EXERCISE GOAL: With the pictures left out, set down the line containing "[9:12.71-9:13.61]" and each line after it to the end of the material, exactly as written.

[Start of Attachment]

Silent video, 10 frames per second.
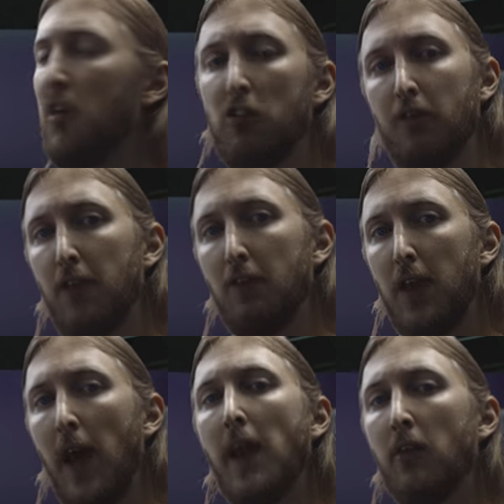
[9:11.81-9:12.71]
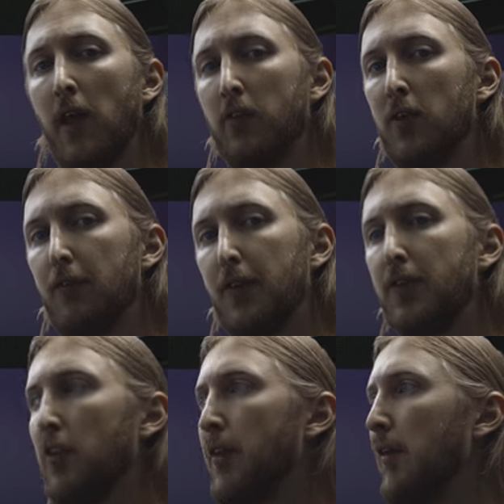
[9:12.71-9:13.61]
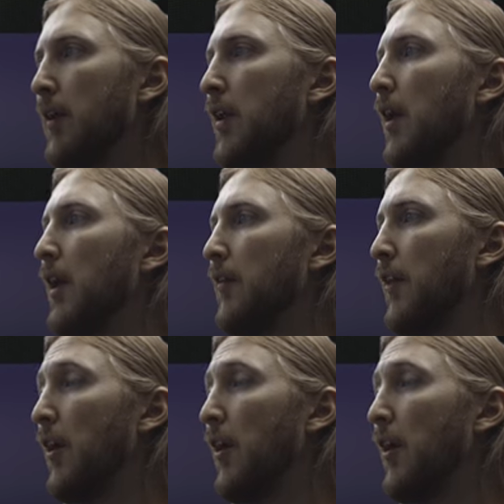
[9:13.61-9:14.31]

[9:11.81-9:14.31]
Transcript: SM58 and SM57,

[End of Attachment]

SOLUTION TO THIS TASK:
[9:12.71-9:13.61]
[9:13.61-9:14.31]

[9:11.81-9:14.31]
Transcript: SM58 and SM57,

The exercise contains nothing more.